▸ **Directions**:
Going through the entries, how many lines include the string "Transcript"? Answer only with the number.

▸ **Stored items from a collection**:
******

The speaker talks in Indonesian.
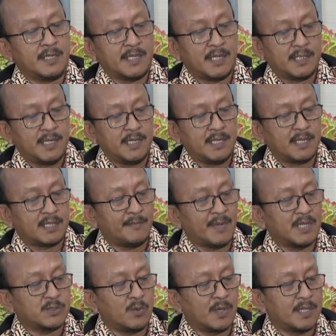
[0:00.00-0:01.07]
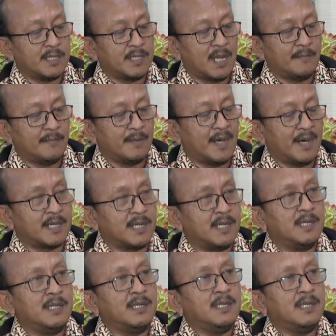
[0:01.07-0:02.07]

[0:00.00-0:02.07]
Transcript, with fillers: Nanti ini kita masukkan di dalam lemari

******

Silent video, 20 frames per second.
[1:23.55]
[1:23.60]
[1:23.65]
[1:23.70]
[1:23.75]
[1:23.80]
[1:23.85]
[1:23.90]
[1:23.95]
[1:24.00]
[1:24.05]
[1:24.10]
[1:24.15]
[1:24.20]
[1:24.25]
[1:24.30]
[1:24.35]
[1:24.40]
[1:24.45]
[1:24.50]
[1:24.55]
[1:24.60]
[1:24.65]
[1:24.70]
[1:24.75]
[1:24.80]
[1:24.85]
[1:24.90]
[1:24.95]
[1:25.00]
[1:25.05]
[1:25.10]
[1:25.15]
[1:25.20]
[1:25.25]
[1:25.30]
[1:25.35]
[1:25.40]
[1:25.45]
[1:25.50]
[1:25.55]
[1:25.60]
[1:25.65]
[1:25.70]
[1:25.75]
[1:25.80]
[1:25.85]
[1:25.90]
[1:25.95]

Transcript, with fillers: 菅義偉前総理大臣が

******

▸ **Solution to the exercise**:
2